Honeywell announces tech to convert hydrogen and CO2 into aviation fuel
Honeywell International Inc unveiled a new technique to convert hydrogen and CO2 into aviation fuel. The carbon dioxide is recovered from industry, which could help reduce greenhouse gas emissions from aviation, which is one of the most difficult sectors to electrify and decarbonize. SAF, or sustainable aviation fuel, is primarily produced from biomass-based feedstocks such as soybean oil and spent cooking oil. Honeywell’s breakthrough technique would mix green hydrogen (made in electrolyzers from renewable energy and water) and carbon dioxide extracted from industrial smokestacks to make lower-carbon methanol, which would subsequently be converted into fuels like as SAF.
According to Honeywell, this technique may cut greenhouse gas emissions by 88% when compared to typical petroleum-based jet fuel. As part of its attempts to combat climate change, President Joe Biden’s administration has set a target of 3 billion gallons (11.4 billion litres) of SAF production each year in the United States by 2030.

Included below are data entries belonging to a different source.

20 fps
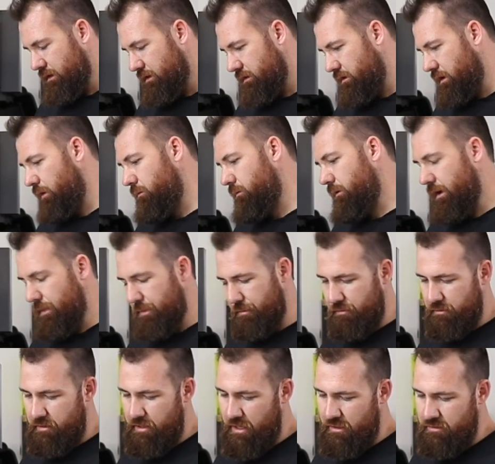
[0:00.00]
go right
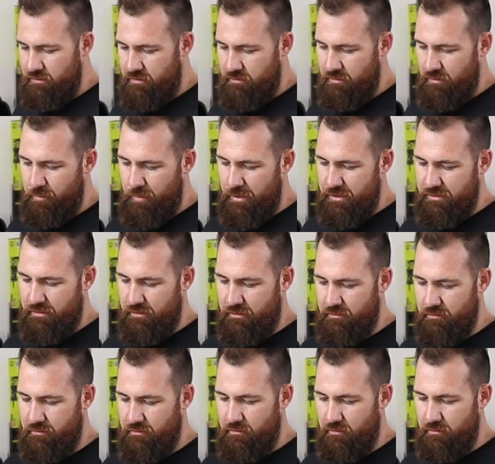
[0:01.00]
through the engine, do
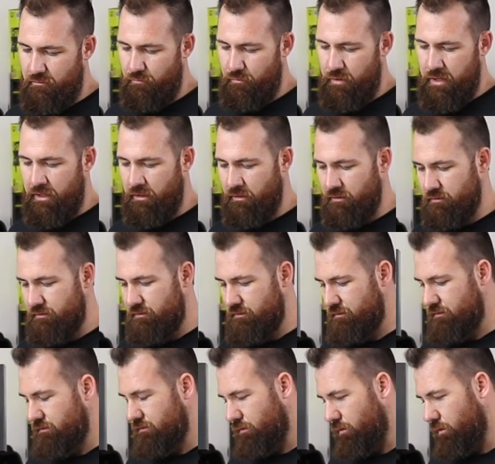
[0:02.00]
piston
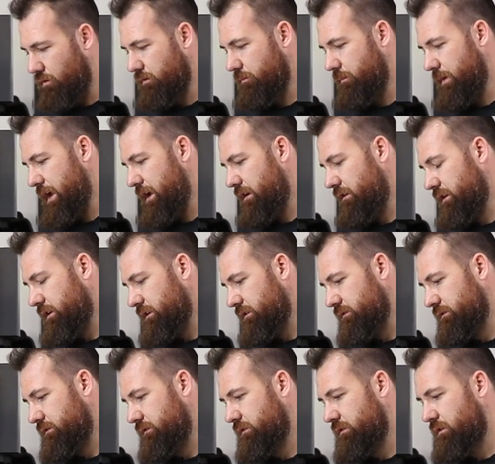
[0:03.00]
rings, all the
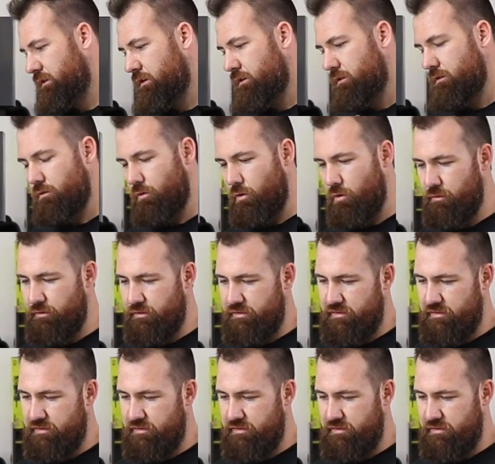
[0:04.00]
bearings, all the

“It’s exciting because CO2 is available everywhere so you have a universally available feedstock,” Lucian Boldea, Honeywell’s President of Performance Materials and Technologies
Honeywell is a major producer of aviation avionics, as well as miniature jet engines known as Auxiliary Power Units, which are used to power electrical and other systems. Its revelation of fuel technology adds to a growing list of efforts aimed at extending SAF feedstocks. It is also the most recent in a string of announcements by aerospace industries attempting to reduce carbon emissions from aviation, which account for approximately 2-3% of global emissions. According to experts, radical new engine technology will not be accessible until the following decade, implying that the near-term focus should be on creating more ecologically friendly fuels.
Honeywell said that energy producer HIF Global has agreed to be the first to adopt its innovative technology. HIF Global intends to use the technology at a facility that will recycle around 2 million tonnes of trapped carbon dioxide to produce approximately 11,000 bpd of SAF by 2030.